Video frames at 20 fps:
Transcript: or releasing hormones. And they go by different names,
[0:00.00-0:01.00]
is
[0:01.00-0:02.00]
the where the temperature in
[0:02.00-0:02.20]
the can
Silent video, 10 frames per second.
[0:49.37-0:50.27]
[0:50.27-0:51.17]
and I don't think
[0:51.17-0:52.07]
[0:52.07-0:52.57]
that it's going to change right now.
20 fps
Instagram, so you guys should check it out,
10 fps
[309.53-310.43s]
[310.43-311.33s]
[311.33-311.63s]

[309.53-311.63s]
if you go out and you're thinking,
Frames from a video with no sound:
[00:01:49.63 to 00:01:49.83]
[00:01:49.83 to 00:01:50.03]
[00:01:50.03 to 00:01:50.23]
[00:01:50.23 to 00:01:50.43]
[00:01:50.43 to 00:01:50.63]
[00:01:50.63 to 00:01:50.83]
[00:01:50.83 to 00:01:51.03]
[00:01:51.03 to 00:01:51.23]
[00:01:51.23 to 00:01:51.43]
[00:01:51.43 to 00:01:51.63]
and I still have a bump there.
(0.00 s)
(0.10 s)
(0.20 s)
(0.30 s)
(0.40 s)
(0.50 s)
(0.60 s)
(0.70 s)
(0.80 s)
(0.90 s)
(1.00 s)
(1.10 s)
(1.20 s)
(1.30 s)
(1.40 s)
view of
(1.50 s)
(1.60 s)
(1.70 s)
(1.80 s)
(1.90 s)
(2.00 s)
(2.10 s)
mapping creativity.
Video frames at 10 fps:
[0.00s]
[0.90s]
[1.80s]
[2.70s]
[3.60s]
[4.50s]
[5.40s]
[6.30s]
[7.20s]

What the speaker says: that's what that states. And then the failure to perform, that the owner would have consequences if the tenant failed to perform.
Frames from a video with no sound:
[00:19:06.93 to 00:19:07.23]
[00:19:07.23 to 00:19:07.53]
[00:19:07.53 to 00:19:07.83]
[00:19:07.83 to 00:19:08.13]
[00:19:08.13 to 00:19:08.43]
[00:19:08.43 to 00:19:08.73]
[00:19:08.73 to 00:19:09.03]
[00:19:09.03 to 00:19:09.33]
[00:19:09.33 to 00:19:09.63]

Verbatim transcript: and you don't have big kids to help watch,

* INSTRUCTIONS TO FOLLOW
Without skipping a line, retype the full listing.

* YOUR RESPONSE
Video frames at 20 fps:
Transcript: or releasing hormones. And they go by different names,
[0:00.00-0:01.00]
is
[0:01.00-0:02.00]
the where the temperature in
[0:02.00-0:02.20]
the can
Silent video, 10 frames per second.
[0:49.37-0:50.27]
[0:50.27-0:51.17]
and I don't think
[0:51.17-0:52.07]
[0:52.07-0:52.57]
that it's going to change right now.
20 fps
Instagram, so you guys should check it out,
10 fps
[309.53-310.43s]
[310.43-311.33s]
[311.33-311.63s]

[309.53-311.63s]
if you go out and you're thinking,
Frames from a video with no sound:
[00:01:49.63 to 00:01:49.83]
[00:01:49.83 to 00:01:50.03]
[00:01:50.03 to 00:01:50.23]
[00:01:50.23 to 00:01:50.43]
[00:01:50.43 to 00:01:50.63]
[00:01:50.63 to 00:01:50.83]
[00:01:50.83 to 00:01:51.03]
[00:01:51.03 to 00:01:51.23]
[00:01:51.23 to 00:01:51.43]
[00:01:51.43 to 00:01:51.63]
and I still have a bump there.
(0.00 s)
(0.10 s)
(0.20 s)
(0.30 s)
(0.40 s)
(0.50 s)
(0.60 s)
(0.70 s)
(0.80 s)
(0.90 s)
(1.00 s)
(1.10 s)
(1.20 s)
(1.30 s)
(1.40 s)
view of
(1.50 s)
(1.60 s)
(1.70 s)
(1.80 s)
(1.90 s)
(2.00 s)
(2.10 s)
mapping creativity.
Video frames at 10 fps:
[0.00s]
[0.90s]
[1.80s]
[2.70s]
[3.60s]
[4.50s]
[5.40s]
[6.30s]
[7.20s]

What the speaker says: that's what that states. And then the failure to perform, that the owner would have consequences if the tenant failed to perform.
Frames from a video with no sound:
[00:19:06.93 to 00:19:07.23]
[00:19:07.23 to 00:19:07.53]
[00:19:07.53 to 00:19:07.83]
[00:19:07.83 to 00:19:08.13]
[00:19:08.13 to 00:19:08.43]
[00:19:08.43 to 00:19:08.73]
[00:19:08.73 to 00:19:09.03]
[00:19:09.03 to 00:19:09.33]
[00:19:09.33 to 00:19:09.63]

Verbatim transcript: and you don't have big kids to help watch,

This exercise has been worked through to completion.